Work instructions>
Leave every image out, and print the remaining lines below exactly.

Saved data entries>
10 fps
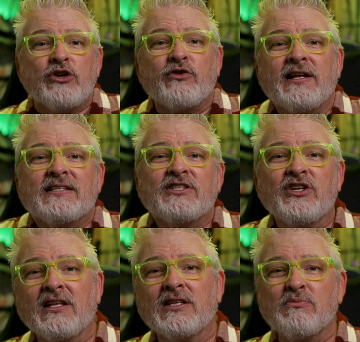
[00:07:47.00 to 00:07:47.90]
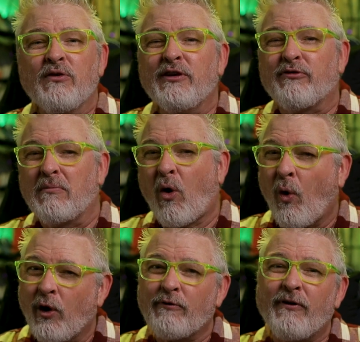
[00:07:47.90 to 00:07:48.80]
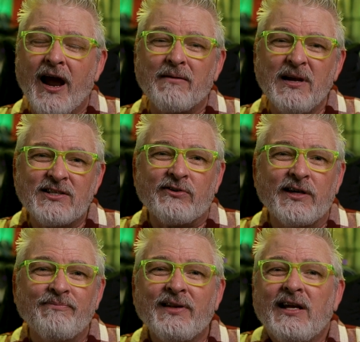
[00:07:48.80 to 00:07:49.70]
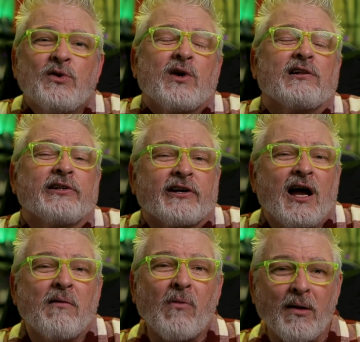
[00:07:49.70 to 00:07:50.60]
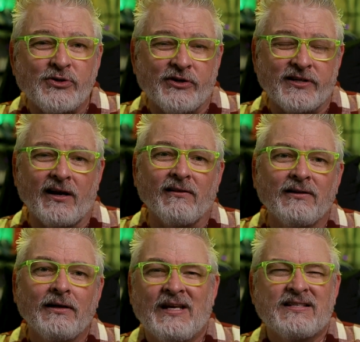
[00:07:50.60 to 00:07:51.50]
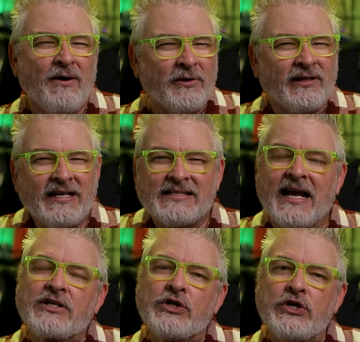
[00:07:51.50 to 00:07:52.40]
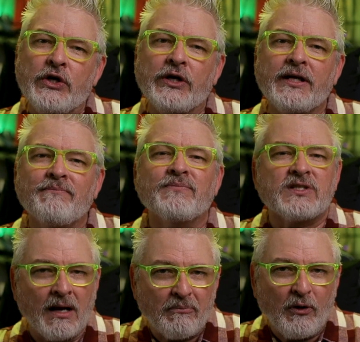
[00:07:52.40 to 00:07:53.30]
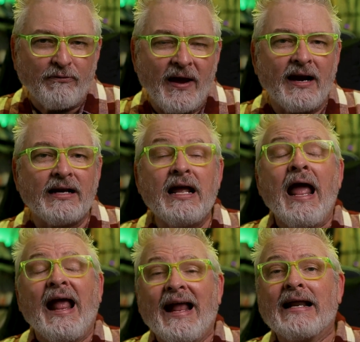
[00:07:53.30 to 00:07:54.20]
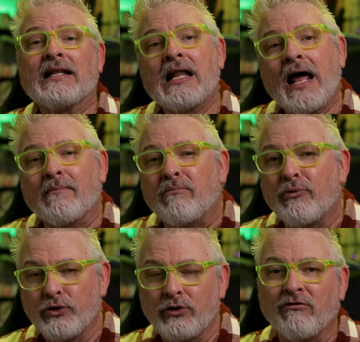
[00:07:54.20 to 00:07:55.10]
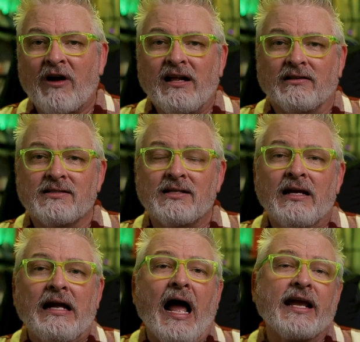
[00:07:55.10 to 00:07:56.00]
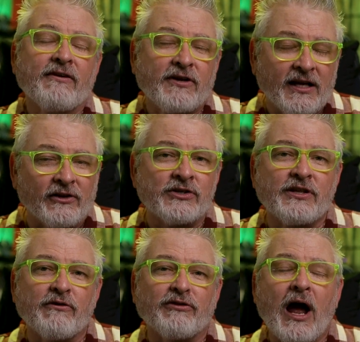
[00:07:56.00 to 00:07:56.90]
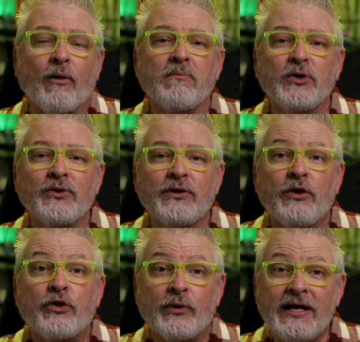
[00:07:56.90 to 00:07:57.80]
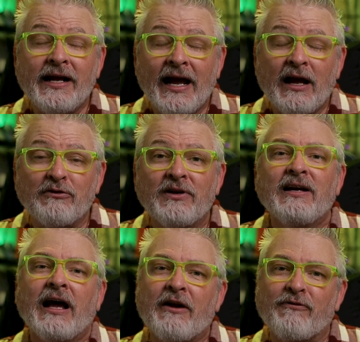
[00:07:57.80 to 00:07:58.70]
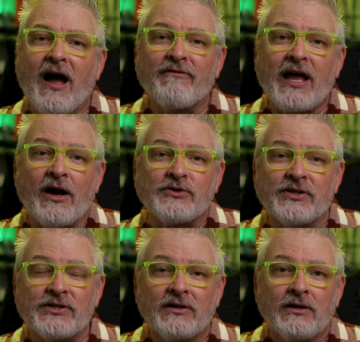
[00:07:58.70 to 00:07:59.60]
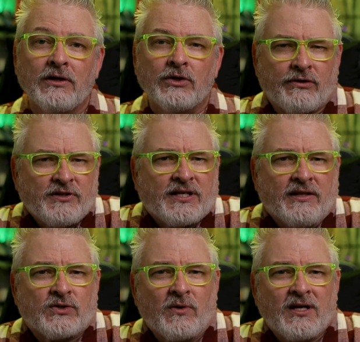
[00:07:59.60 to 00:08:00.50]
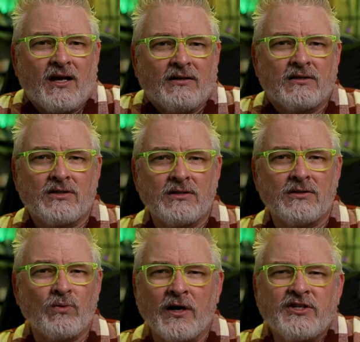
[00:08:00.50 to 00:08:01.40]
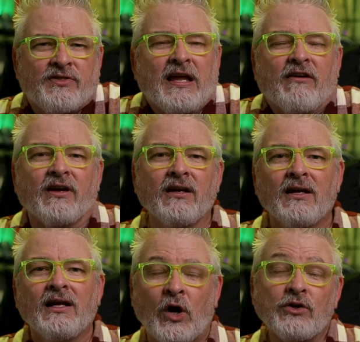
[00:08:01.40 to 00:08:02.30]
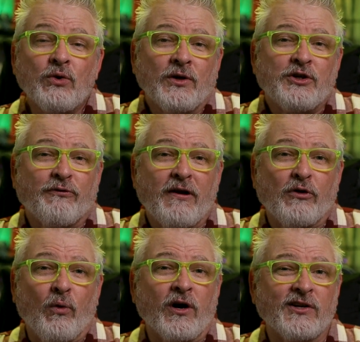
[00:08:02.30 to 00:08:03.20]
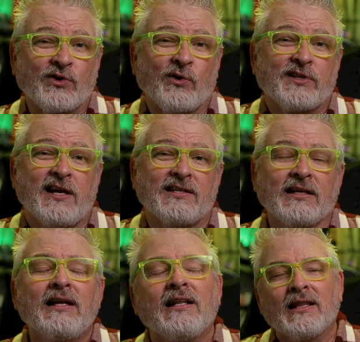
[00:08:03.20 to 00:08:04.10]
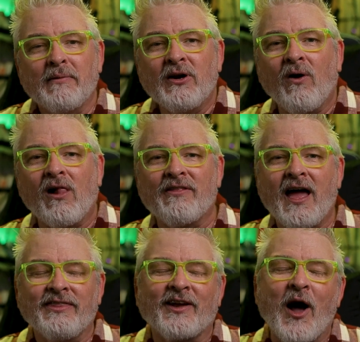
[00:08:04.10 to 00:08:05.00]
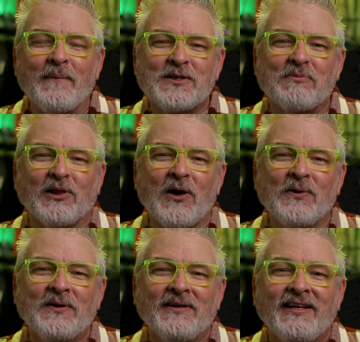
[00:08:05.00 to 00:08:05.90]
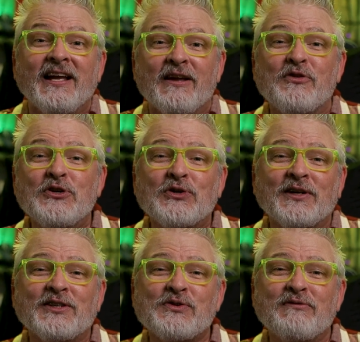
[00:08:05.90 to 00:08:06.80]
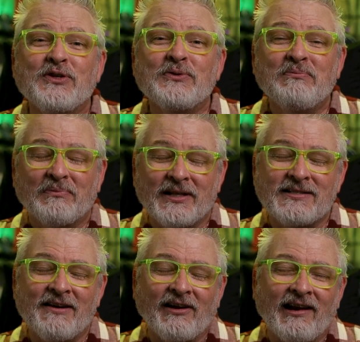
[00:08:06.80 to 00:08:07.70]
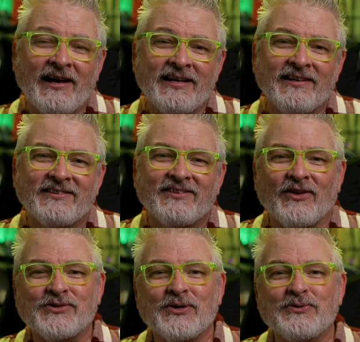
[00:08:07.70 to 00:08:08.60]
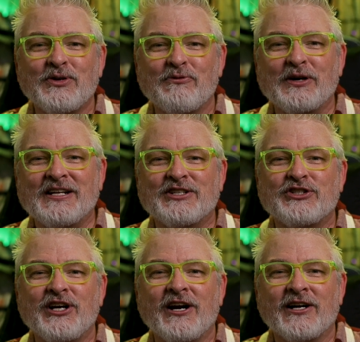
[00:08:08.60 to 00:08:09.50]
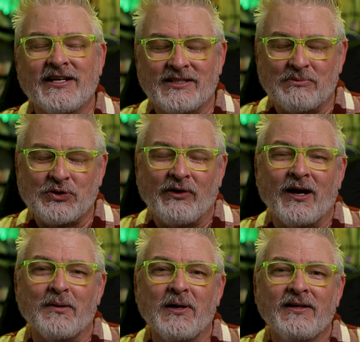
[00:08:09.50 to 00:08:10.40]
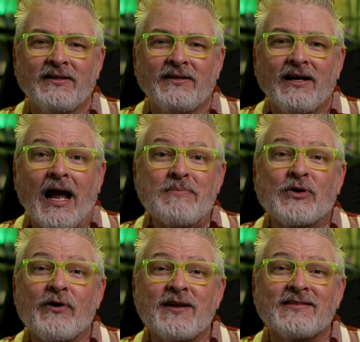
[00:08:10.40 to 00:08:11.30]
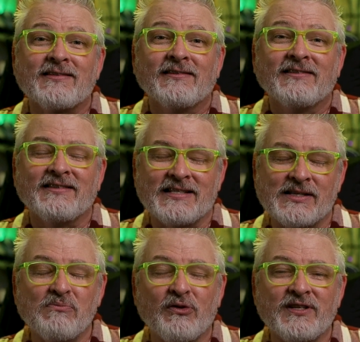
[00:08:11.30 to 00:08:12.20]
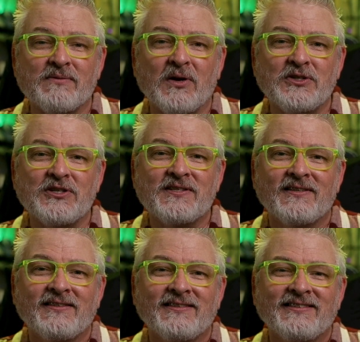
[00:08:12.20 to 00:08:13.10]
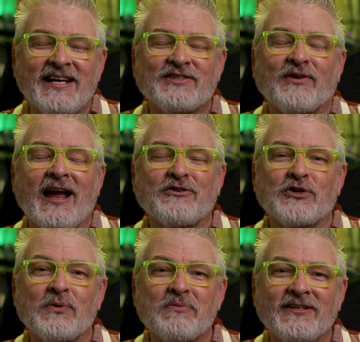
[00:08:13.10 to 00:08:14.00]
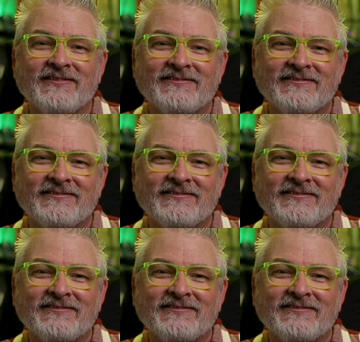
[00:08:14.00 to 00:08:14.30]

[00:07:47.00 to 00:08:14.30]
transitioning this movie from a horrifying mystery into a clear-cut mobster tale. It's not really any sex or nudity, some profanity, and a lot of brutal violence. I give Killers of the Flower Moon 3.5 out of 5 couches. So have you seen this one yet? What did you think of it? Also, what's your favorite work of Scorsese? Let me know all of that in the comments below. If you enjoyed this review, please give it a like. Also, don't forget to share and subscribe. I'm Chris. This is Movies and Munchies. Thanks for couching with me.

Task answer>
10 fps
[00:07:47.00 to 00:07:47.90]
[00:07:47.90 to 00:07:48.80]
[00:07:48.80 to 00:07:49.70]
[00:07:49.70 to 00:07:50.60]
[00:07:50.60 to 00:07:51.50]
[00:07:51.50 to 00:07:52.40]
[00:07:52.40 to 00:07:53.30]
[00:07:53.30 to 00:07:54.20]
[00:07:54.20 to 00:07:55.10]
[00:07:55.10 to 00:07:56.00]
[00:07:56.00 to 00:07:56.90]
[00:07:56.90 to 00:07:57.80]
[00:07:57.80 to 00:07:58.70]
[00:07:58.70 to 00:07:59.60]
[00:07:59.60 to 00:08:00.50]
[00:08:00.50 to 00:08:01.40]
[00:08:01.40 to 00:08:02.30]
[00:08:02.30 to 00:08:03.20]
[00:08:03.20 to 00:08:04.10]
[00:08:04.10 to 00:08:05.00]
[00:08:05.00 to 00:08:05.90]
[00:08:05.90 to 00:08:06.80]
[00:08:06.80 to 00:08:07.70]
[00:08:07.70 to 00:08:08.60]
[00:08:08.60 to 00:08:09.50]
[00:08:09.50 to 00:08:10.40]
[00:08:10.40 to 00:08:11.30]
[00:08:11.30 to 00:08:12.20]
[00:08:12.20 to 00:08:13.10]
[00:08:13.10 to 00:08:14.00]
[00:08:14.00 to 00:08:14.30]

[00:07:47.00 to 00:08:14.30]
transitioning this movie from a horrifying mystery into a clear-cut mobster tale. It's not really any sex or nudity, some profanity, and a lot of brutal violence. I give Killers of the Flower Moon 3.5 out of 5 couches. So have you seen this one yet? What did you think of it? Also, what's your favorite work of Scorsese? Let me know all of that in the comments below. If you enjoyed this review, please give it a like. Also, don't forget to share and subscribe. I'm Chris. This is Movies and Munchies. Thanks for couching with me.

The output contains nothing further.